Individuals will likely be paired with others who have different perspectives and experiences at some point during the collaboration. All team members will need to come to know and understand one another in order to create a sense of security within the group. Openmindedness leads to a safer and more comfortable collaborative environment. Sometimes at BioZyme® I will title meetings as the _______ Party. Just using the word “party” changes how people come to the table. If you use this approach, you must take the theme to the decorations and have food, but it seems to help with open-mindedness.
Spread the Tasks
You don’t want the same people calling all of the shots all of the time. When this happens, individuals start to feel powerless, as if they have no influence or impact on the team. That causes passion to leave the team. You want to spread important tasks across a wide range of people. This actually has a dual-positive effect—not only does everyone feel valued and that they have an important role to play within the company, but you also keep individuals from feeling overloaded and overwhelmed.
Track and Share Results
The results of every collaborative effort should be tracked and then shared with the team. If you don’t share the results of your collaborative efforts, you not only rob your organization of valuable information, you minimize the impact of the collaboration itself.

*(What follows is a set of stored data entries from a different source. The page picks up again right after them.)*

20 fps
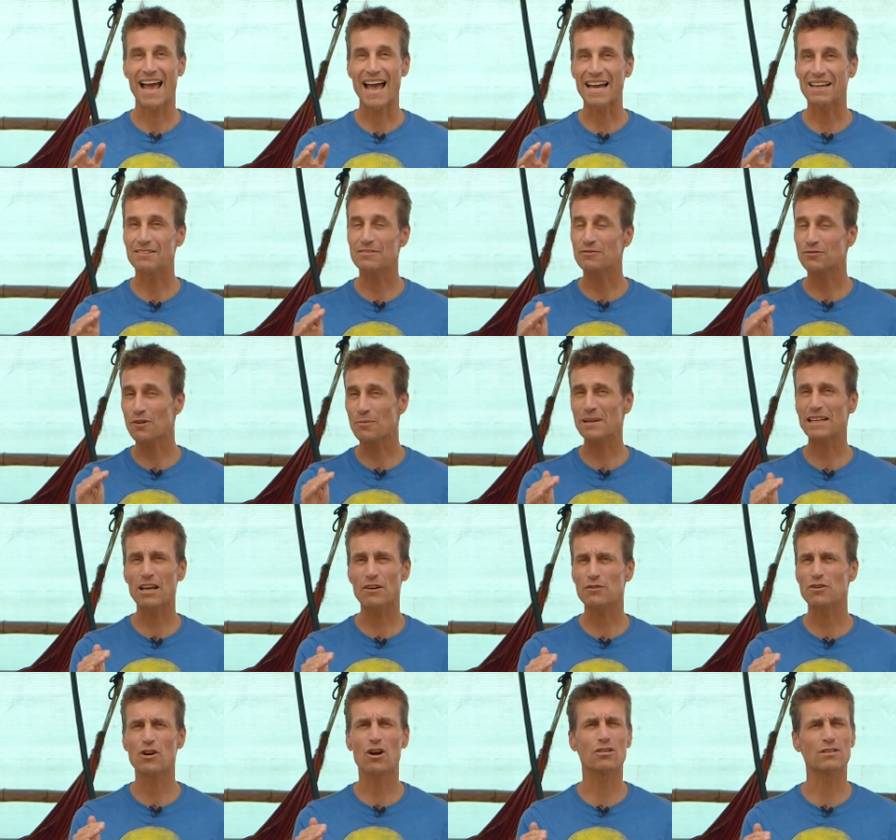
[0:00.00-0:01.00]
And for many
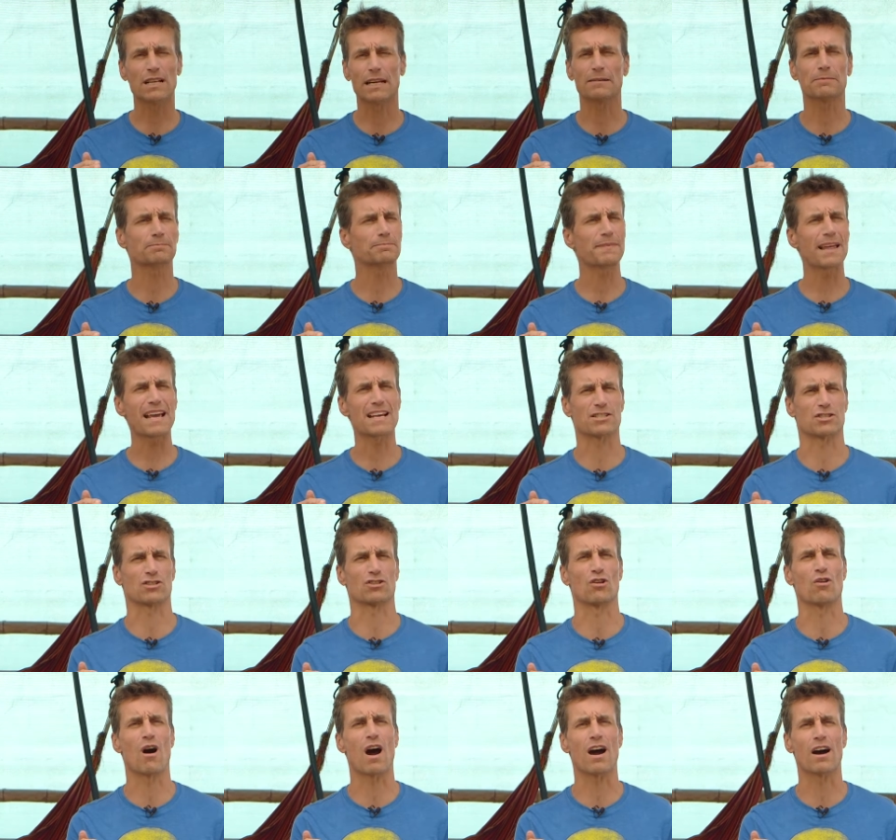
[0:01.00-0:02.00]
of you guys, like, there's
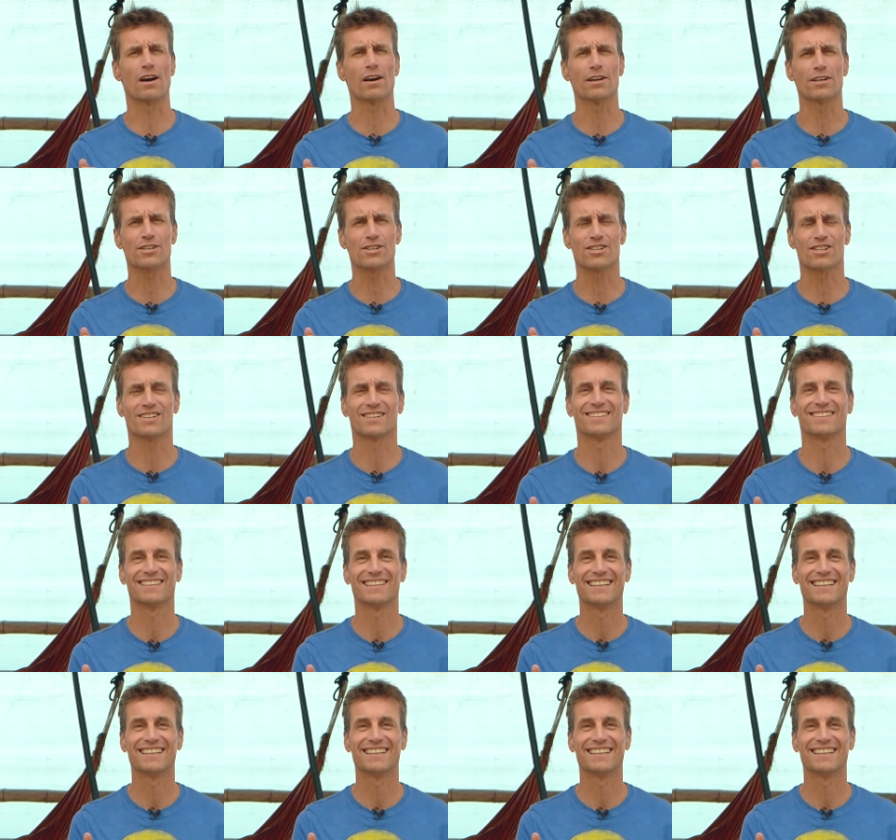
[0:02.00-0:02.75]
no arch.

In the end, collaboration happens when teams work together to generate an end result (product, change, policy, etc.) that’s greater than the sum of each individual’s contributions. Collaboration needs seamless, continuous communication and a commitment that ensures teams have everything they need to collaborate with ease.
Charles Darwin credited collaboration with mankind’s success: “In the long history of humankind (and animal kind, too) those who learned to collaborate and improvise most effectively have prevailed.” It’s tough to argue with Darwin. So, I won’t. In fact, as it relates to business, I agree that collaboration is essential. As a matter of fact, I believe collaboration is not just a business buzzword, it’s what drives successful WOWing businesses.